Carnal Knowledge begins in a world where a college student might refuse to kiss her swain on the third date in the interests of protecting her virtue and reputation. Yet in the early college scenes, Sandy’s date, Susan (Candice Bergen), consents to advance things sexually with him as a charitable act; she feels sorry for him when he confesses his lack of experience. Not really pleased by Sandy, but unable to break up with him, she tries to obtain some distance in a passive way by allowing herself to be seduced also by Jonathan, neither of them telling Sandy about their affair. A scene that consists entirely of a closeup of Susan as she laughs performatively at Sandy’s and Jonathan’s jokes hints at what’s in it for her: She likes attention, and sex is a way to get it, albeit a pleasureless one. When Jonathan tells her, “You’re something,” she reveals how hollow her actions have made her feel. “I don’t feel like something,” she replies. “I feel like nothing.”

The term “misogyny” today has become so devalued that its use typically indicates nothing except that someone has said something rude about a woman liked by progressives. But Carnal Knowledge mercilessly exposes that vice, drilling down into misogyny like no film I’ve ever watched. It would be a mistake, though, to describe it as a misogynistic work; as rotten as Jonathan is to women, Feiffer is perceptive and sensitive to what they endure. His female characters’ mistakes are understandable and human, whereas Jonathan is monstrous, and Sandy is a sort of monster’s accomplice.

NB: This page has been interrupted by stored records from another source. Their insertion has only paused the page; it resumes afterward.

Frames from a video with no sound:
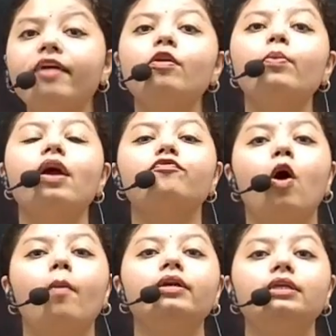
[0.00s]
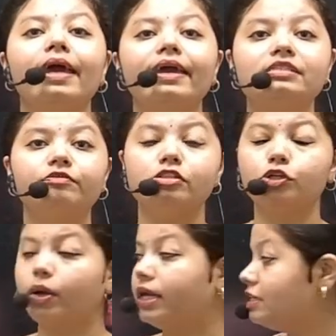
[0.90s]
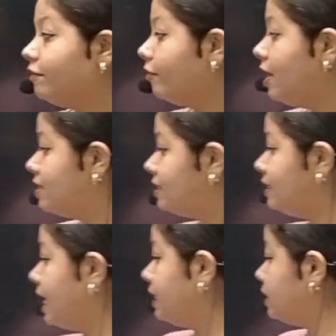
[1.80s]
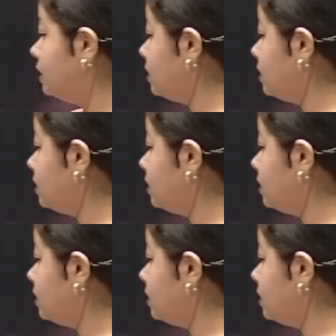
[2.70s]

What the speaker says: we are forming the negative interrogative sentences.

In his 30s, when Jonathan becomes a successful accountant in New York City, he picks up an actress named Bobbie, played by Ann-Margaret in the performance of her life. She craves commitment, but he wants her to understand that marriage is not an option even as he allows her to move in with him. She personifies young professional women of that era, who gave up their careers for men who disliked female independence. With neither a job nor children, though, she has no purpose: “The reason I sleep all day is because I can’t stand my life,” she tells Jonathan in a long, grueling fight scene that serves as the centerpiece of the movie. What life? he asks. “Sleeping all day,” she says. When she tells him, “I don’t want a job, I want you,” he shouts back, “I’m taken by me.” Their bitter, exhausting, completely believable clash is a frank corrective to the witty one-upmanship of Virginia Woolf; this is how real couples fight — nerves exposed, crying horribly or shouting demonically. Nicholson and Nichols (the two enjoyed calling each other “Nick”) coached Ann-Margret, driving her ever deeper into the character’s despondency, and she received the film’s only Oscar nomination.

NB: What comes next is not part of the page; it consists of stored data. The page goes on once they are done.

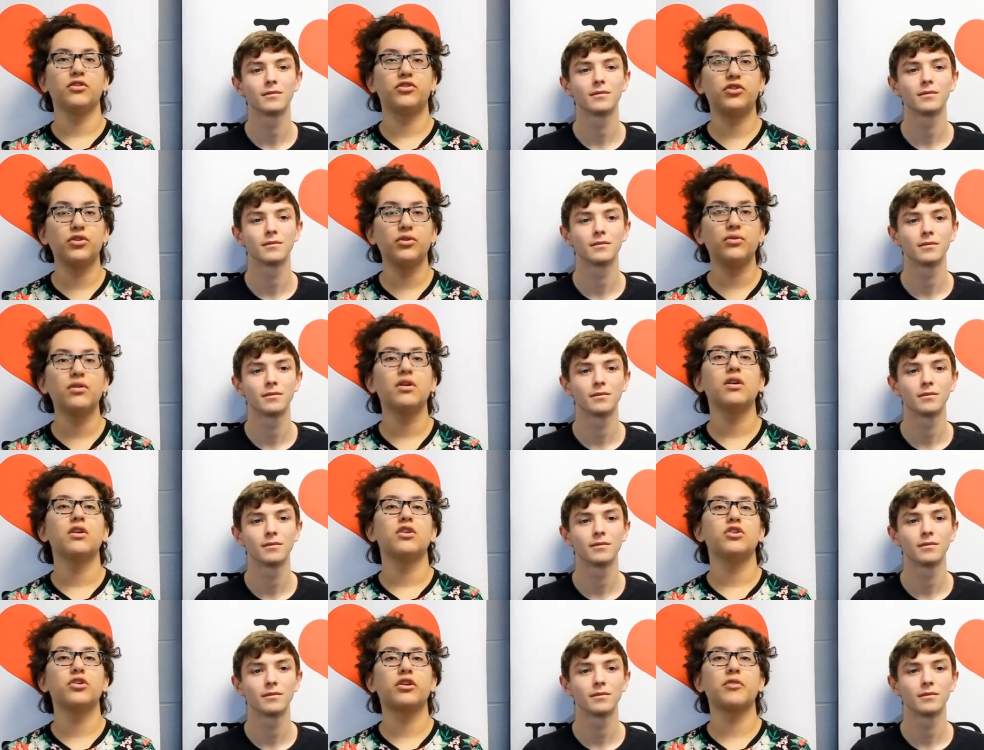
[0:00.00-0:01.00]
Speaker 1: Two,
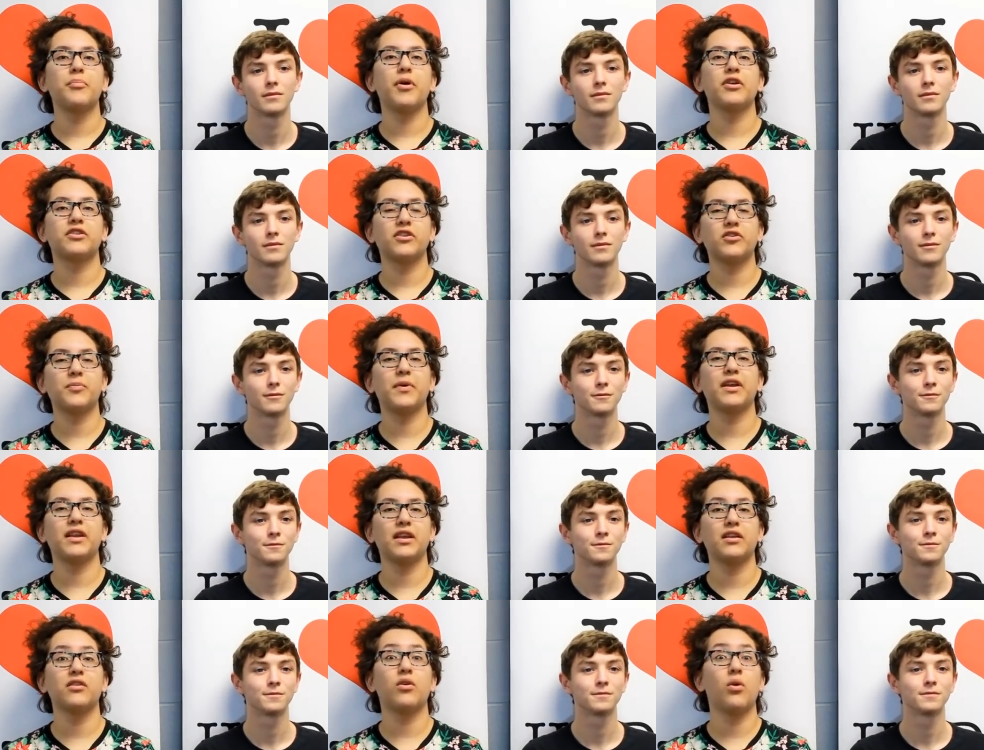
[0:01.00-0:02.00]
you can participate
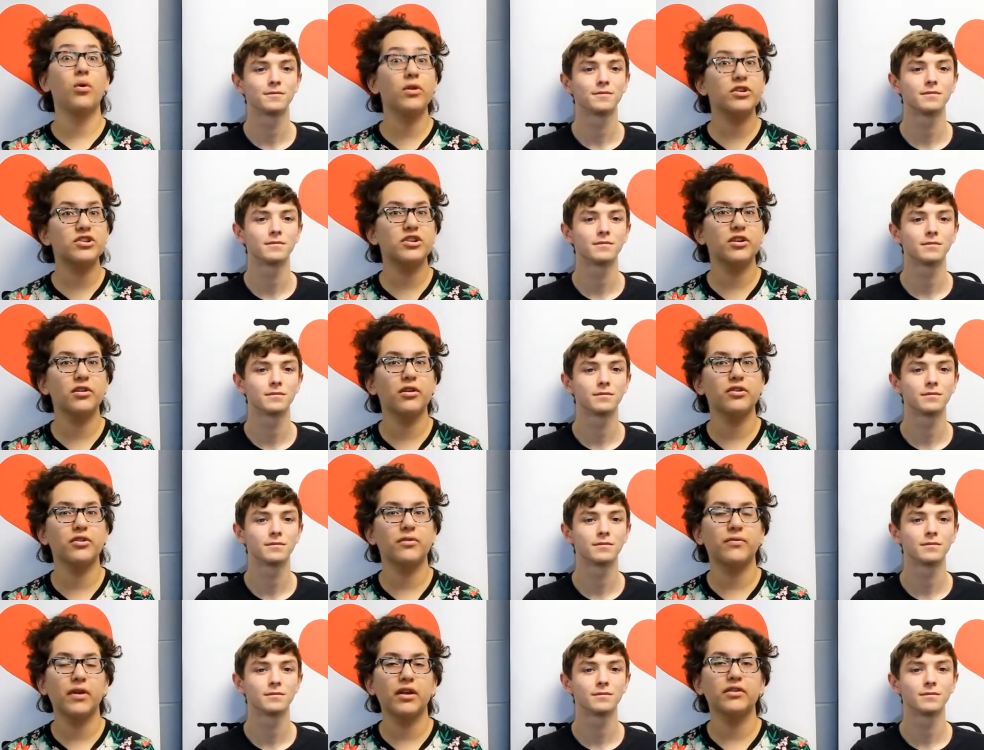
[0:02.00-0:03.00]
in or cheer on
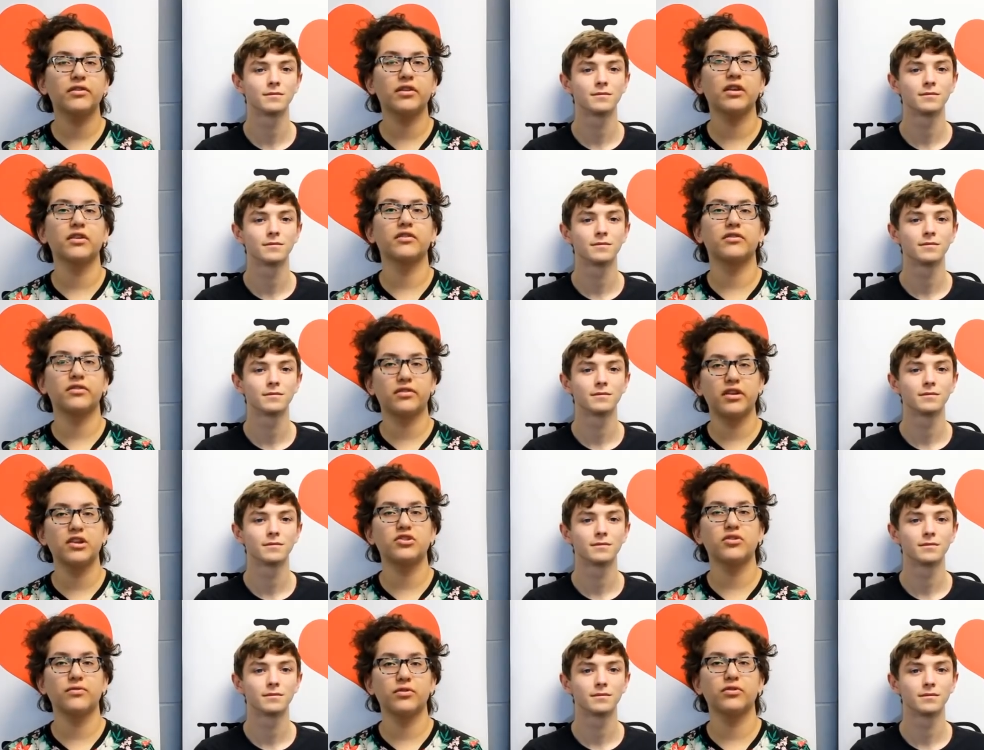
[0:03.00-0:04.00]
your friends in a
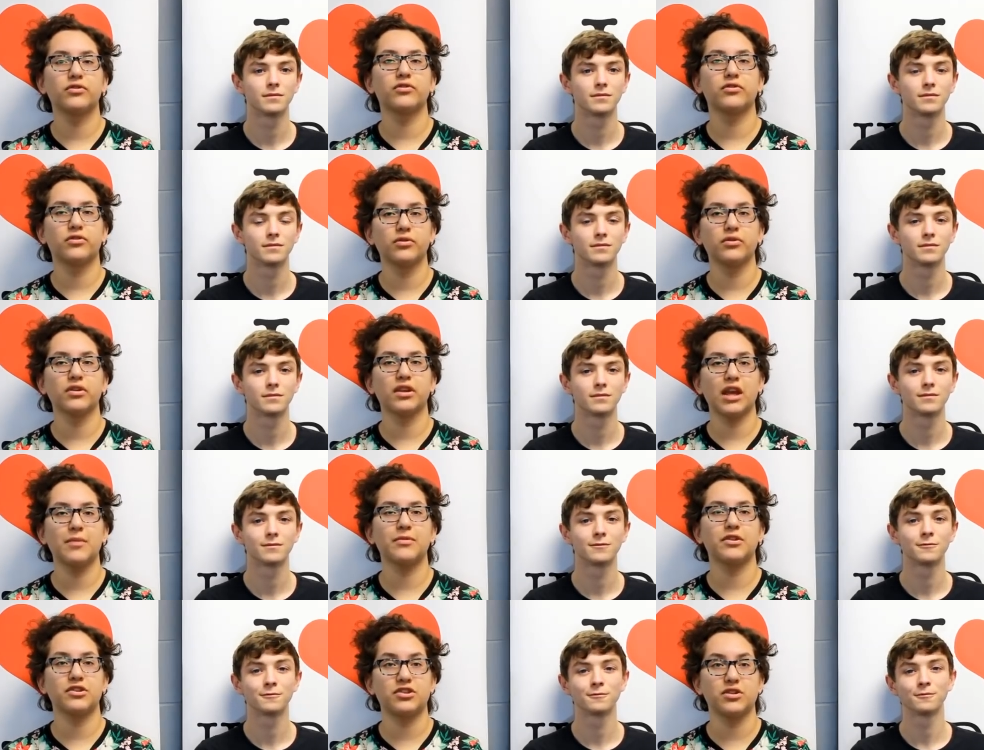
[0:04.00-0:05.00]
teacher versus student
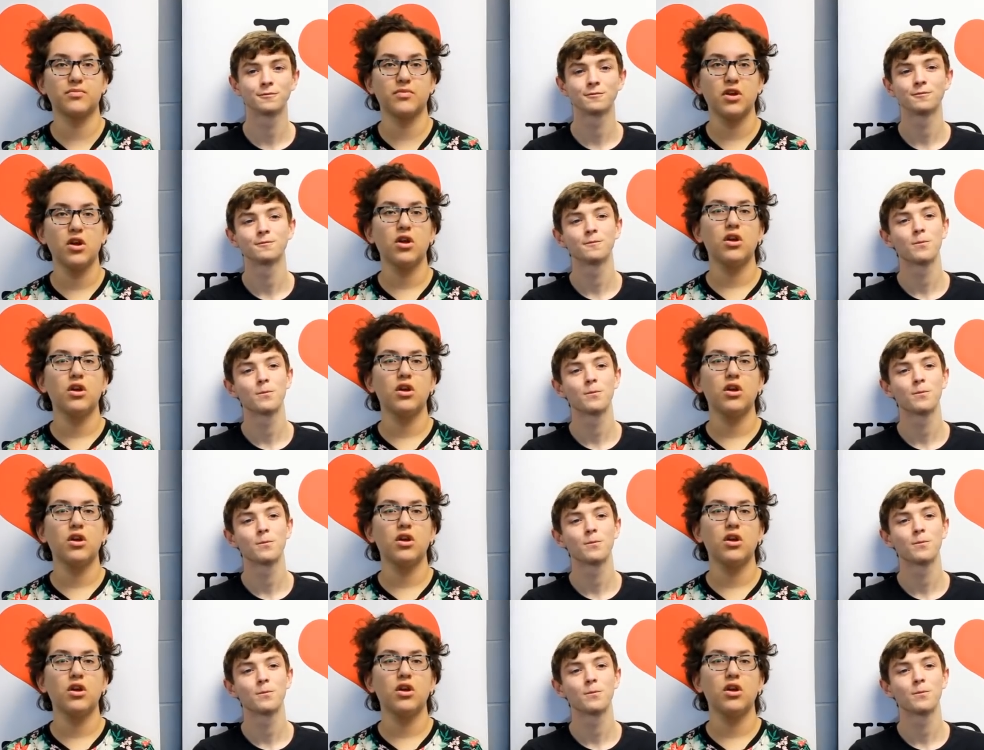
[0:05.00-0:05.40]
game in the gym.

Jonathan may be a generational figure: As he is often impotent, and unusually close to Sandy, it’s possible that he is gay, something many men of that era might never have been able to admit to themselves. And in an age when a sexual relationship would quickly lead to questions about marriage, his standing rage would be a kind of reaction against the strictures of the system then in place. But I think he is a more enduring type; in the chilling slide show and monologue about his history with women late in the movie, he sounds like many men I’ve heard discussing old girlfriends, assessing them solely on what kinds of sexual favors they offered. “Here’s something I went with for a couple of months,” he says. “This slob, I went with for a year until I got so sick of her. . . . I can’t remember her name.” Carnal Knowledge may be an acid bath, but it strips a certain kind of man right down to the bone.